* **PROBLEM DESCRIPTION**
For every line below, set down an identical copy.

++++

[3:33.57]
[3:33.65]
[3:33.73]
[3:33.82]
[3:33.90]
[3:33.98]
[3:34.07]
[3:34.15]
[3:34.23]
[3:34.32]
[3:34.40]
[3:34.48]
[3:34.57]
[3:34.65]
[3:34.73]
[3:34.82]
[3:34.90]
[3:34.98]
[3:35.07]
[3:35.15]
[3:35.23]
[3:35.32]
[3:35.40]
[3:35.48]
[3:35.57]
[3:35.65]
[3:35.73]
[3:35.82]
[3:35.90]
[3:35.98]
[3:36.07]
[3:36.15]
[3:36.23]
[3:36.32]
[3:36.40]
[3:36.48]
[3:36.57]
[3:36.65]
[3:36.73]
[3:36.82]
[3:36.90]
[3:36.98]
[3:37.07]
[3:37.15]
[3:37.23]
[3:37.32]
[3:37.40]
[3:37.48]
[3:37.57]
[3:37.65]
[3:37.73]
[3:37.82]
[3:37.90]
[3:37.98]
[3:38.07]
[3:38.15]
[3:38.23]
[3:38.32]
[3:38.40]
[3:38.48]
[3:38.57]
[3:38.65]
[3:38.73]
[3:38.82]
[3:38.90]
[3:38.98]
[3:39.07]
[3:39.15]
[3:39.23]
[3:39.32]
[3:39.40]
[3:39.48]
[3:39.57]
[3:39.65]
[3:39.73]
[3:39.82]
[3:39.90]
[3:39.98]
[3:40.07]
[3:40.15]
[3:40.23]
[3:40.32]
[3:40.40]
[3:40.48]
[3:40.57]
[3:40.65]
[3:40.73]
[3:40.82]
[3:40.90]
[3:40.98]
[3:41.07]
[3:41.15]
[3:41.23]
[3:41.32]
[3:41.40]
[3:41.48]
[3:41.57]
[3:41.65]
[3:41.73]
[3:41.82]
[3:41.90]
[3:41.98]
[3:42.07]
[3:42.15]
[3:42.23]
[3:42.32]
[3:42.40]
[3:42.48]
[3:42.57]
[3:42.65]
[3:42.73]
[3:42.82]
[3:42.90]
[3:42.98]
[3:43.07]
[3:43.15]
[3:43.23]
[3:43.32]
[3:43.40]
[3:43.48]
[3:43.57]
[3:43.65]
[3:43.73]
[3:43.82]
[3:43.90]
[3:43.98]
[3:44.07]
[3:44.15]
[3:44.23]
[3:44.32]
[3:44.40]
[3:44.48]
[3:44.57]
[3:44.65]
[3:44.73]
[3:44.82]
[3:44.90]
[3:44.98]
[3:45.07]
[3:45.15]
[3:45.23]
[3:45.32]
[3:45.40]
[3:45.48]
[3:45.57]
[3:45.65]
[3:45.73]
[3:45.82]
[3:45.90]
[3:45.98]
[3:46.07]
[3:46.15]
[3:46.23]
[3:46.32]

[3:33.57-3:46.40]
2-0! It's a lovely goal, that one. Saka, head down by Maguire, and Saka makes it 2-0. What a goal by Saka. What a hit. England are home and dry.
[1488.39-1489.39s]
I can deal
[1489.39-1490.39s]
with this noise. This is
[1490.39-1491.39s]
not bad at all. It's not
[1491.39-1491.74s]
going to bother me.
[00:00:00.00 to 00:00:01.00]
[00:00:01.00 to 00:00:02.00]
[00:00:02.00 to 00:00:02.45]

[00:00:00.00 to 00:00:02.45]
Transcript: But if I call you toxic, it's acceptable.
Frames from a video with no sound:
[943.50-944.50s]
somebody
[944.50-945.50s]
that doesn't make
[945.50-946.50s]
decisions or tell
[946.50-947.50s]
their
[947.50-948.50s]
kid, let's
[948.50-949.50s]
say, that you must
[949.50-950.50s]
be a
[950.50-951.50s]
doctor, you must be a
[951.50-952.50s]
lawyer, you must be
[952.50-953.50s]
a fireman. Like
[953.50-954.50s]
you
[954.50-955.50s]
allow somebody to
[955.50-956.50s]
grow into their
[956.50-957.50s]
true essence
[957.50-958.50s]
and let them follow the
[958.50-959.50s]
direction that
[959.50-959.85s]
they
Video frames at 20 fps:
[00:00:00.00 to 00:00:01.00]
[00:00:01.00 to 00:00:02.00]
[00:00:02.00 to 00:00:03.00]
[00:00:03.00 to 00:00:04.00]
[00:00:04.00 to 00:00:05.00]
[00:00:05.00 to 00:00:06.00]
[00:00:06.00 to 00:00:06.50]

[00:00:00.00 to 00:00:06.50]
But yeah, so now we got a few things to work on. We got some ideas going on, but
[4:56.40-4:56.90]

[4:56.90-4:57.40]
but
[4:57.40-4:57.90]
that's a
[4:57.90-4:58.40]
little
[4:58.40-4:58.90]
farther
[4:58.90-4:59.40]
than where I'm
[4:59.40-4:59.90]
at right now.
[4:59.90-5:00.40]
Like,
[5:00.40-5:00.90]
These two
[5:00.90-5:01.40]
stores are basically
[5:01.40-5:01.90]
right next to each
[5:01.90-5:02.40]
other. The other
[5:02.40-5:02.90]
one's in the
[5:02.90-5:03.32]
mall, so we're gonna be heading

++++

* **RESULT OF THIS EXERCISE**
[3:33.57]
[3:33.65]
[3:33.73]
[3:33.82]
[3:33.90]
[3:33.98]
[3:34.07]
[3:34.15]
[3:34.23]
[3:34.32]
[3:34.40]
[3:34.48]
[3:34.57]
[3:34.65]
[3:34.73]
[3:34.82]
[3:34.90]
[3:34.98]
[3:35.07]
[3:35.15]
[3:35.23]
[3:35.32]
[3:35.40]
[3:35.48]
[3:35.57]
[3:35.65]
[3:35.73]
[3:35.82]
[3:35.90]
[3:35.98]
[3:36.07]
[3:36.15]
[3:36.23]
[3:36.32]
[3:36.40]
[3:36.48]
[3:36.57]
[3:36.65]
[3:36.73]
[3:36.82]
[3:36.90]
[3:36.98]
[3:37.07]
[3:37.15]
[3:37.23]
[3:37.32]
[3:37.40]
[3:37.48]
[3:37.57]
[3:37.65]
[3:37.73]
[3:37.82]
[3:37.90]
[3:37.98]
[3:38.07]
[3:38.15]
[3:38.23]
[3:38.32]
[3:38.40]
[3:38.48]
[3:38.57]
[3:38.65]
[3:38.73]
[3:38.82]
[3:38.90]
[3:38.98]
[3:39.07]
[3:39.15]
[3:39.23]
[3:39.32]
[3:39.40]
[3:39.48]
[3:39.57]
[3:39.65]
[3:39.73]
[3:39.82]
[3:39.90]
[3:39.98]
[3:40.07]
[3:40.15]
[3:40.23]
[3:40.32]
[3:40.40]
[3:40.48]
[3:40.57]
[3:40.65]
[3:40.73]
[3:40.82]
[3:40.90]
[3:40.98]
[3:41.07]
[3:41.15]
[3:41.23]
[3:41.32]
[3:41.40]
[3:41.48]
[3:41.57]
[3:41.65]
[3:41.73]
[3:41.82]
[3:41.90]
[3:41.98]
[3:42.07]
[3:42.15]
[3:42.23]
[3:42.32]
[3:42.40]
[3:42.48]
[3:42.57]
[3:42.65]
[3:42.73]
[3:42.82]
[3:42.90]
[3:42.98]
[3:43.07]
[3:43.15]
[3:43.23]
[3:43.32]
[3:43.40]
[3:43.48]
[3:43.57]
[3:43.65]
[3:43.73]
[3:43.82]
[3:43.90]
[3:43.98]
[3:44.07]
[3:44.15]
[3:44.23]
[3:44.32]
[3:44.40]
[3:44.48]
[3:44.57]
[3:44.65]
[3:44.73]
[3:44.82]
[3:44.90]
[3:44.98]
[3:45.07]
[3:45.15]
[3:45.23]
[3:45.32]
[3:45.40]
[3:45.48]
[3:45.57]
[3:45.65]
[3:45.73]
[3:45.82]
[3:45.90]
[3:45.98]
[3:46.07]
[3:46.15]
[3:46.23]
[3:46.32]

[3:33.57-3:46.40]
2-0! It's a lovely goal, that one. Saka, head down by Maguire, and Saka makes it 2-0. What a goal by Saka. What a hit. England are home and dry.
[1488.39-1489.39s]
I can deal
[1489.39-1490.39s]
with this noise. This is
[1490.39-1491.39s]
not bad at all. It's not
[1491.39-1491.74s]
going to bother me.
[00:00:00.00 to 00:00:01.00]
[00:00:01.00 to 00:00:02.00]
[00:00:02.00 to 00:00:02.45]

[00:00:00.00 to 00:00:02.45]
Transcript: But if I call you toxic, it's acceptable.
Frames from a video with no sound:
[943.50-944.50s]
somebody
[944.50-945.50s]
that doesn't make
[945.50-946.50s]
decisions or tell
[946.50-947.50s]
their
[947.50-948.50s]
kid, let's
[948.50-949.50s]
say, that you must
[949.50-950.50s]
be a
[950.50-951.50s]
doctor, you must be a
[951.50-952.50s]
lawyer, you must be
[952.50-953.50s]
a fireman. Like
[953.50-954.50s]
you
[954.50-955.50s]
allow somebody to
[955.50-956.50s]
grow into their
[956.50-957.50s]
true essence
[957.50-958.50s]
and let them follow the
[958.50-959.50s]
direction that
[959.50-959.85s]
they
Video frames at 20 fps:
[00:00:00.00 to 00:00:01.00]
[00:00:01.00 to 00:00:02.00]
[00:00:02.00 to 00:00:03.00]
[00:00:03.00 to 00:00:04.00]
[00:00:04.00 to 00:00:05.00]
[00:00:05.00 to 00:00:06.00]
[00:00:06.00 to 00:00:06.50]

[00:00:00.00 to 00:00:06.50]
But yeah, so now we got a few things to work on. We got some ideas going on, but
[4:56.40-4:56.90]

[4:56.90-4:57.40]
but
[4:57.40-4:57.90]
that's a
[4:57.90-4:58.40]
little
[4:58.40-4:58.90]
farther
[4:58.90-4:59.40]
than where I'm
[4:59.40-4:59.90]
at right now.
[4:59.90-5:00.40]
Like,
[5:00.40-5:00.90]
These two
[5:00.90-5:01.40]
stores are basically
[5:01.40-5:01.90]
right next to each
[5:01.90-5:02.40]
other. The other
[5:02.40-5:02.90]
one's in the
[5:02.90-5:03.32]
mall, so we're gonna be heading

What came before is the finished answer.